> ABOUT THIS EXERCISE: Of the lines listed below, return exactly those that run from the line containing "[0:18.60-0:19.60]" through the line containing "Transcript: and we", both included.
##### INPUT DATA #####
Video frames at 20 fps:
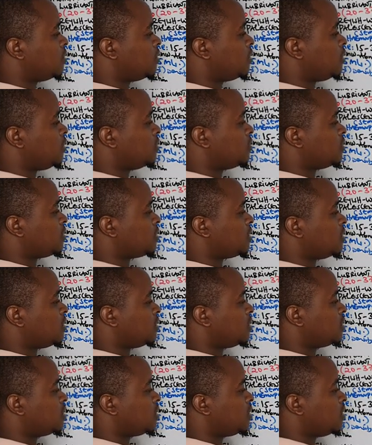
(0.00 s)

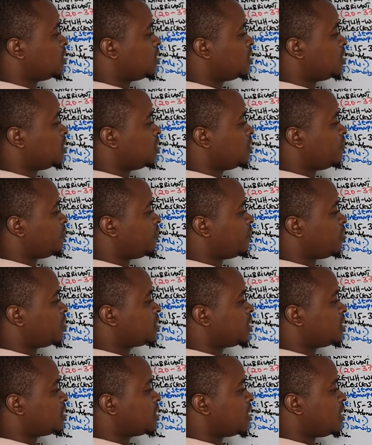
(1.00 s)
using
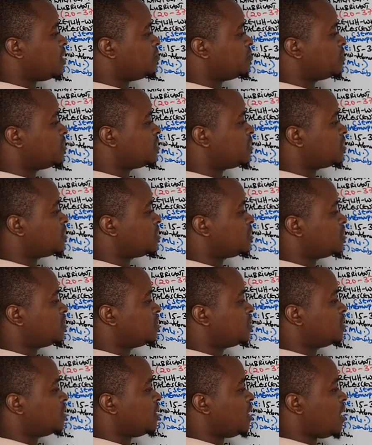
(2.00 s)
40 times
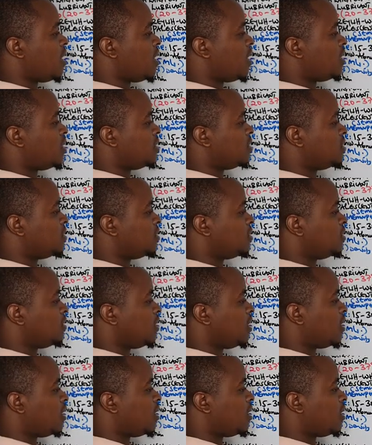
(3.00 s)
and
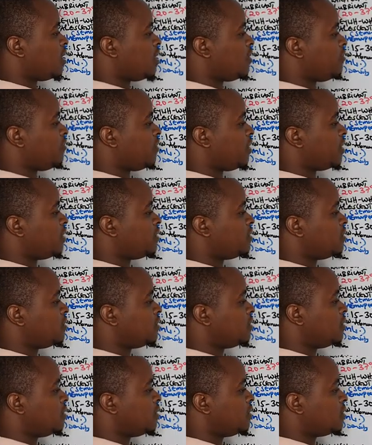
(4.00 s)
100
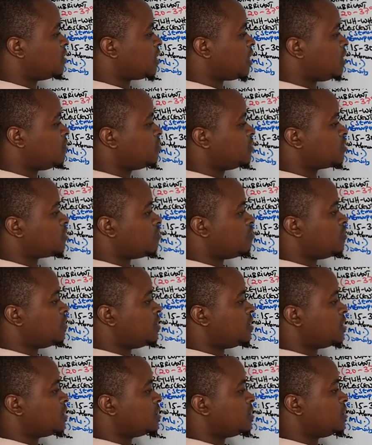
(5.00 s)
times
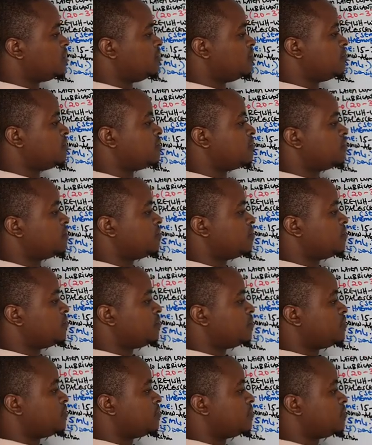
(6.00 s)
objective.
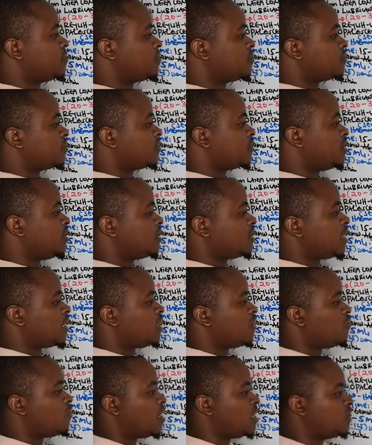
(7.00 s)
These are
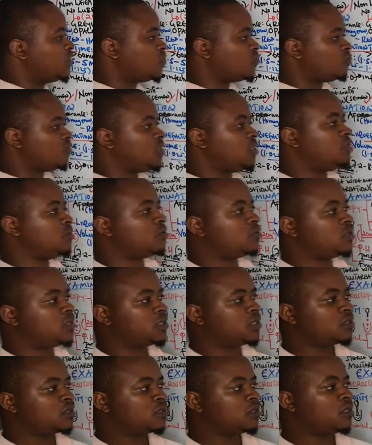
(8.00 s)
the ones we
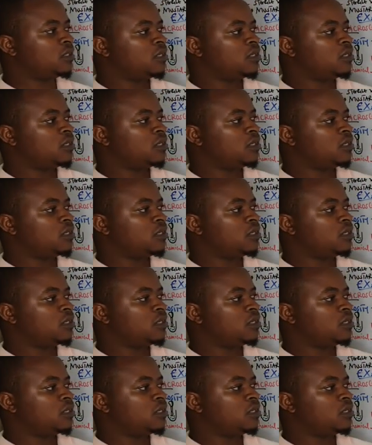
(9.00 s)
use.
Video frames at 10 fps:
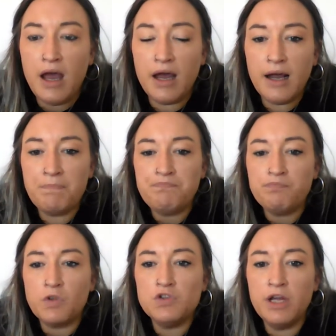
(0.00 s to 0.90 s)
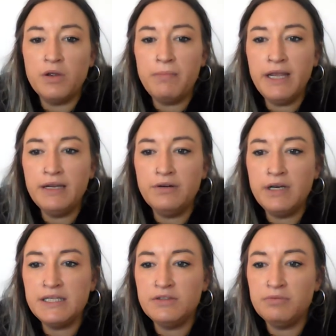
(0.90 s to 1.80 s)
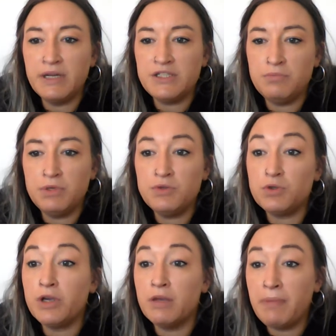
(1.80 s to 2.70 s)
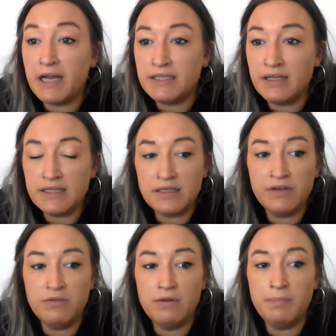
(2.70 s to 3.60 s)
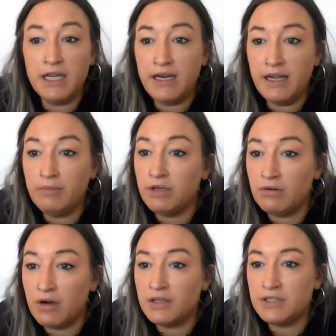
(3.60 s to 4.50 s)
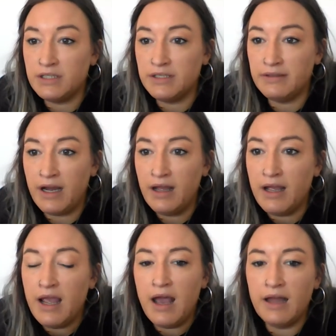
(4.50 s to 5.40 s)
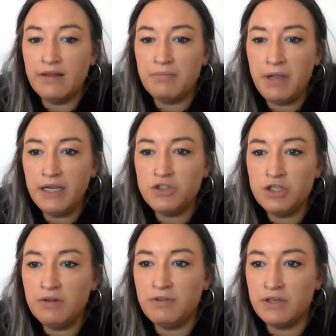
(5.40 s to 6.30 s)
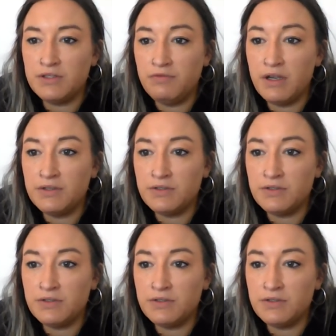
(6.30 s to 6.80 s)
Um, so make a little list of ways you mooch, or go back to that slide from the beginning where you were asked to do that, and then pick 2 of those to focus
#####
##### INPUT DATA #####
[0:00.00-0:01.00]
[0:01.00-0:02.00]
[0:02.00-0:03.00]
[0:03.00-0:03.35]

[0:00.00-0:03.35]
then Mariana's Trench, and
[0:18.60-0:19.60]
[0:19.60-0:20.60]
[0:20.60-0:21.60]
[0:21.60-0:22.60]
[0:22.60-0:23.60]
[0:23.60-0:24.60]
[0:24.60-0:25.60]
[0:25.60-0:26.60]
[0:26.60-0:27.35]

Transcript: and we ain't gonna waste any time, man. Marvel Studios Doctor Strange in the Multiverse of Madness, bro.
#####
> WRITTEN ANSWER:
[0:18.60-0:19.60]
[0:19.60-0:20.60]
[0:20.60-0:21.60]
[0:21.60-0:22.60]
[0:22.60-0:23.60]
[0:23.60-0:24.60]
[0:24.60-0:25.60]
[0:25.60-0:26.60]
[0:26.60-0:27.35]

Transcript: and we ain't gonna waste any time, man. Marvel Studios Doctor Strange in the Multiverse of Madness, bro.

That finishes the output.